Delta, Coca-Cola work on bottling agreement

Oliver Kazunga, Acting Business Editor

ZIMBABWE Stock Exchange-listed Delta Corporation Limited says it is working in collaboration with The Coca-Cola Company (TCCC) to finalise the renewal of a three-year bottler’s agreement ending September 30, 2022.

In a statement accompanying financial results for the period ended September 30, 2019, Delta Corporation chairman Mr Canaan Dube reminded shareholders that the beverages manufacturer was trading under a cautionary issued with respect to the notice received from TCCC advising of an intention to terminate the bottler’s agreements with the group entities.

“This followed the merger of AB InBev and SABMiller Plc in October 2016 and the subsequent agreement in principle reached between TCCC and AB InBev to explore options to restructure the bottling operations in a number of countries.

“The parties are finalising the renewal of the Bottlers Agreement for a three-year term to September 2022,” he said.

In the outlook, Mr Dube said the economy was yet to settle from the turbulence caused by transition from the multi-currency system to the Zimbabwe dollar and the accompanying policy measures in line with the Government’s Transitional Stabilisation Programme. 

“The operating environment is expected to remain challenging for the remainder of the year. 

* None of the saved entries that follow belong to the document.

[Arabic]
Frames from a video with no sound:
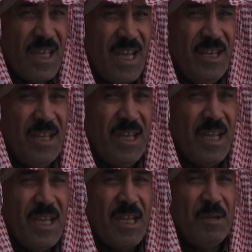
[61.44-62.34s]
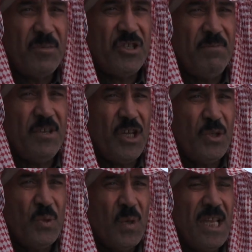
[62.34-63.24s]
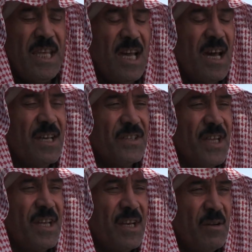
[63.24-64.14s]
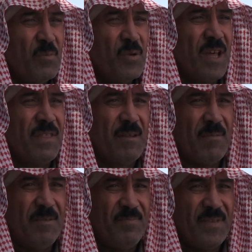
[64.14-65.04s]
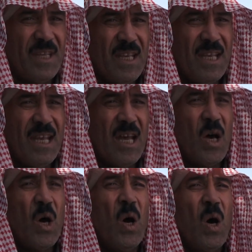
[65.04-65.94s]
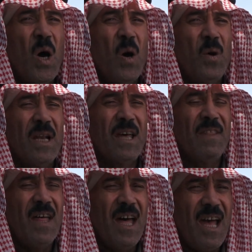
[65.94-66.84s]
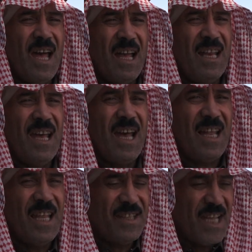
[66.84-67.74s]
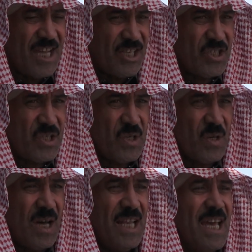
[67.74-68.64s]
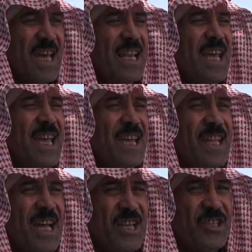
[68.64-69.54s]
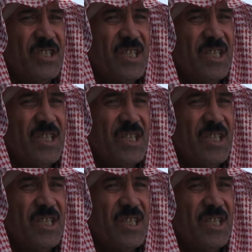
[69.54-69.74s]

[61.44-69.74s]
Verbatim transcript: يعني بجميع الدول هي أخطر منظمة والقضاء على على داعش على خلايا داعش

“The company will manage the emerging risks while striving to capture all available opportunities,” he said.

During the period under review, the country’s largest beverages producer continued with a streak of a massive decline in volumes across all its segments as consumers cut spending on less basic commodities on the back of reduced disposable incomes.

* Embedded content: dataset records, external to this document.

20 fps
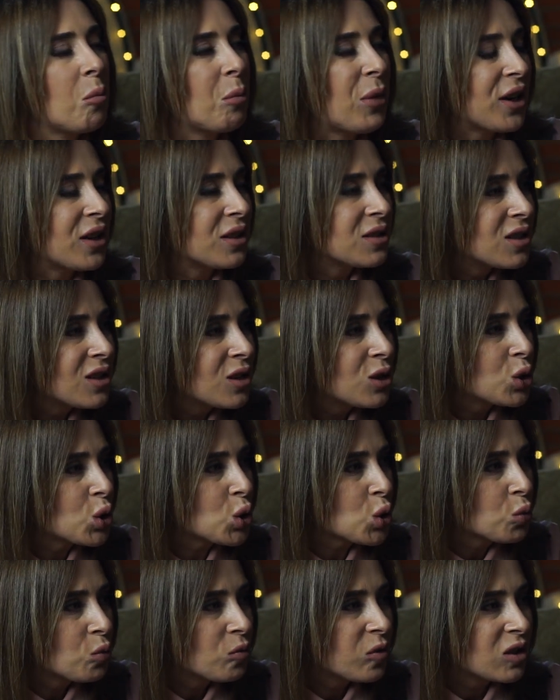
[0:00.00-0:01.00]
По идее,
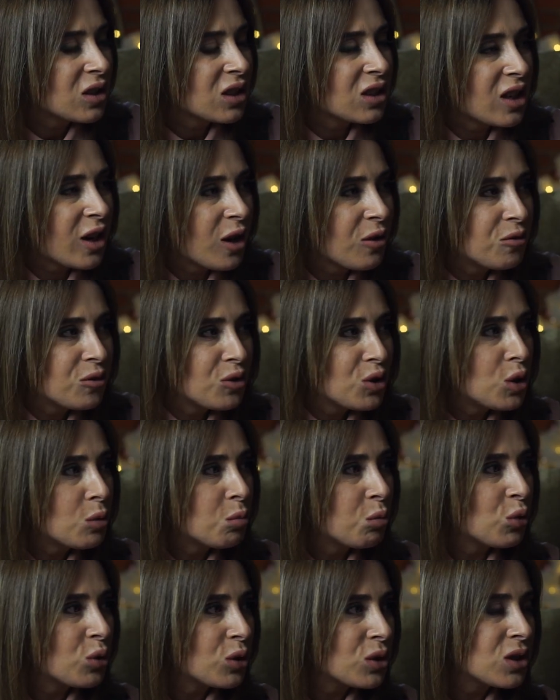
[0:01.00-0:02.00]
шум фотографии не
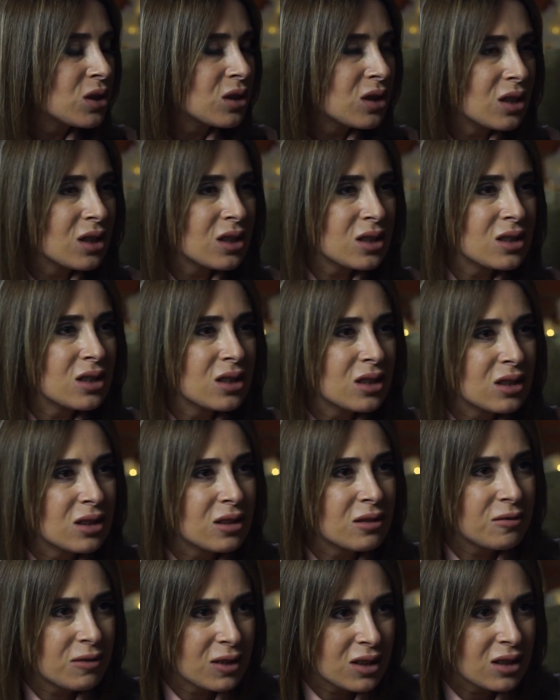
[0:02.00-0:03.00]
портит, если
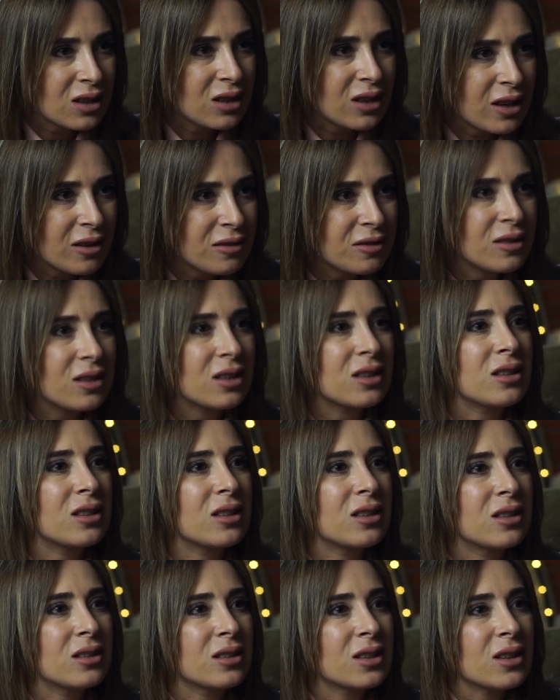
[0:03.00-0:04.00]
эта
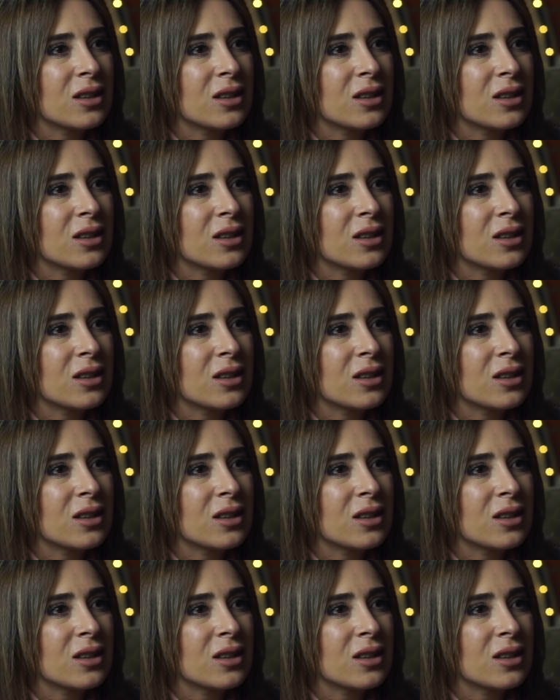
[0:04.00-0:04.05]
фотография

Since the liberalisation of the exchange rate in February 2019, the country has been grappling with rising inflation although consumer prices somehow cooled in November due to a relative stability of the exchange rate resulting from tight control of broad money supply growth.

Data from Zimbabwe National Statistical Agency, showed that Zimbabwe’s inflation slowed to 17,5 percent month on month in November from 38,75 percent in October, the lowest rate in five months.

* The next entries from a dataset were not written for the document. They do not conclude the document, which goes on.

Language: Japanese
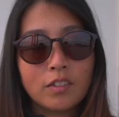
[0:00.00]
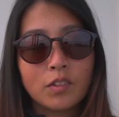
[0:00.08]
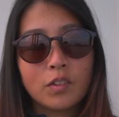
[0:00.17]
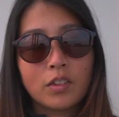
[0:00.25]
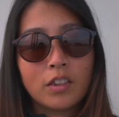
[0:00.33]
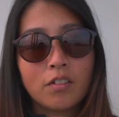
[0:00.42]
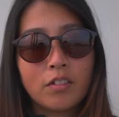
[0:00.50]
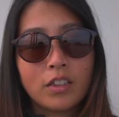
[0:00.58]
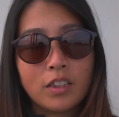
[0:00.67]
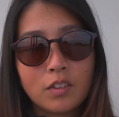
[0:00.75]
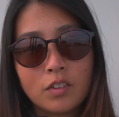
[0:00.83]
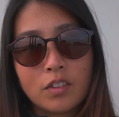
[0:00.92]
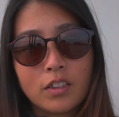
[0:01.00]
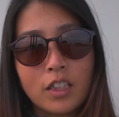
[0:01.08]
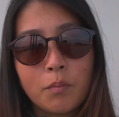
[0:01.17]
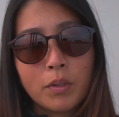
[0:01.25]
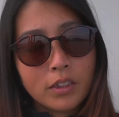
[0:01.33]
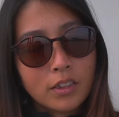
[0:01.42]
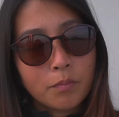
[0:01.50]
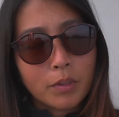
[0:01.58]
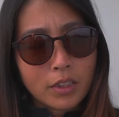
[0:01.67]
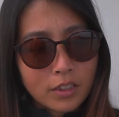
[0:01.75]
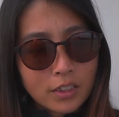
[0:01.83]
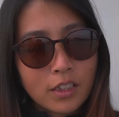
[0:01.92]
の動画は以上となりますま
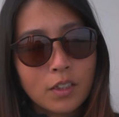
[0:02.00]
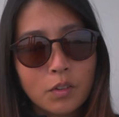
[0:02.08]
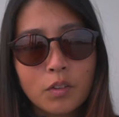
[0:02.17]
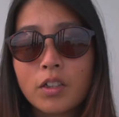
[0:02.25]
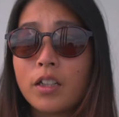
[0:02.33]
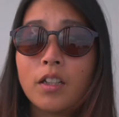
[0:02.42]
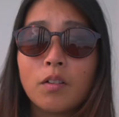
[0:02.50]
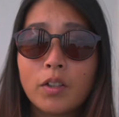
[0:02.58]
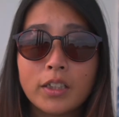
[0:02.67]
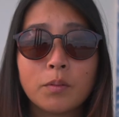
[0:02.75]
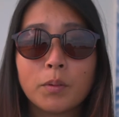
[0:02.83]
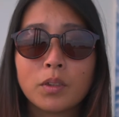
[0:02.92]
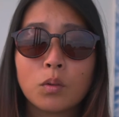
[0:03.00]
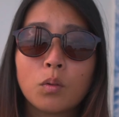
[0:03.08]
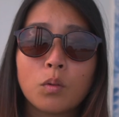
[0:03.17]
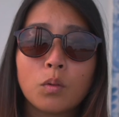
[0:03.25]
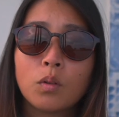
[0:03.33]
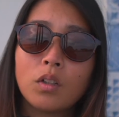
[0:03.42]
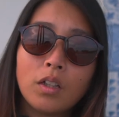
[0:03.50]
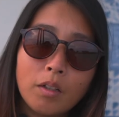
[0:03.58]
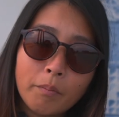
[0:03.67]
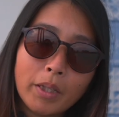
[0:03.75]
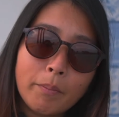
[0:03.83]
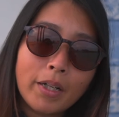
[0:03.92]
た次回の動画でお会いしましょう
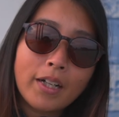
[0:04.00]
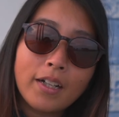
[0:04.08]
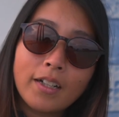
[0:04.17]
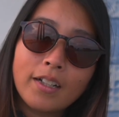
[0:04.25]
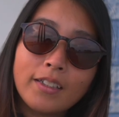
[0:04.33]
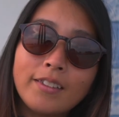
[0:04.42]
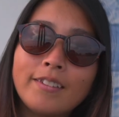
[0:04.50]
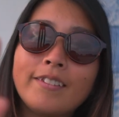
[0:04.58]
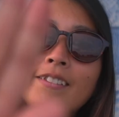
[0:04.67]
バイバーイ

Lager beer volumes declined 48 percent compared to the same period in 2018, sorghum beer volumes declined by 15 percent, while sparkling beverages were down 56 percent.

Mr Dube said the pricing of lagers was moderated to maintain affordability given the prevailing challenges. 

The premium category has held its contribution driven by Zambezi lager.

The prices of the major inputs such as maize and imported packaging materials rose ahead of disposable incomes, which put pressure on the sorghum beer prices.

This led consumers switching to more affordable brands and packs within the category.

Consumer acceptance of the recently launched returnable pack has been encouraging. 

Product supply is constrained by capacity and power supply disruptions. 

Chibuku Super and Shake-Shake were the dominant packs, he said.

While sparkling beverages volume recovered in the last quarter on the back of improved product supply and moderated retail pricing, raw material supply, which are largely imported remains a challenge. 

Volumes at National Breweries PLC (Zambia) went down by 20 percent from last year’s record, which is partly due to higher pricing on the back of a steep increase in maize prices and the depreciation of the Kwacha.

African Distillers recorded a soft volume out-turn at 41 percent below prior year due to limitations in accessing foreign currency. It also recorded a decline in volumes.

The group’s associate entity, Schweppes Holdings Africa, experienced reduced volume performance at 33 percent below prior year, which was a result of limited foreign currency supply for packaging material and reduced demand due to higher pricing.

During the period under review, Delta’s revenue slightly dropped by 2 percent to $1,5 billion earnings before interest and tax increased by 53 percent to $464 million driven by replacement cost pricing in response to inflationary pressures. 

Overheads remained under control despite the foreign exchange induced cost escalations, said Mr Dube.

The business remains cash generative with a closing cash balance of $296 million.

Foreign currency exposure of US$72 million remains a concern to Delta. — @okazunga.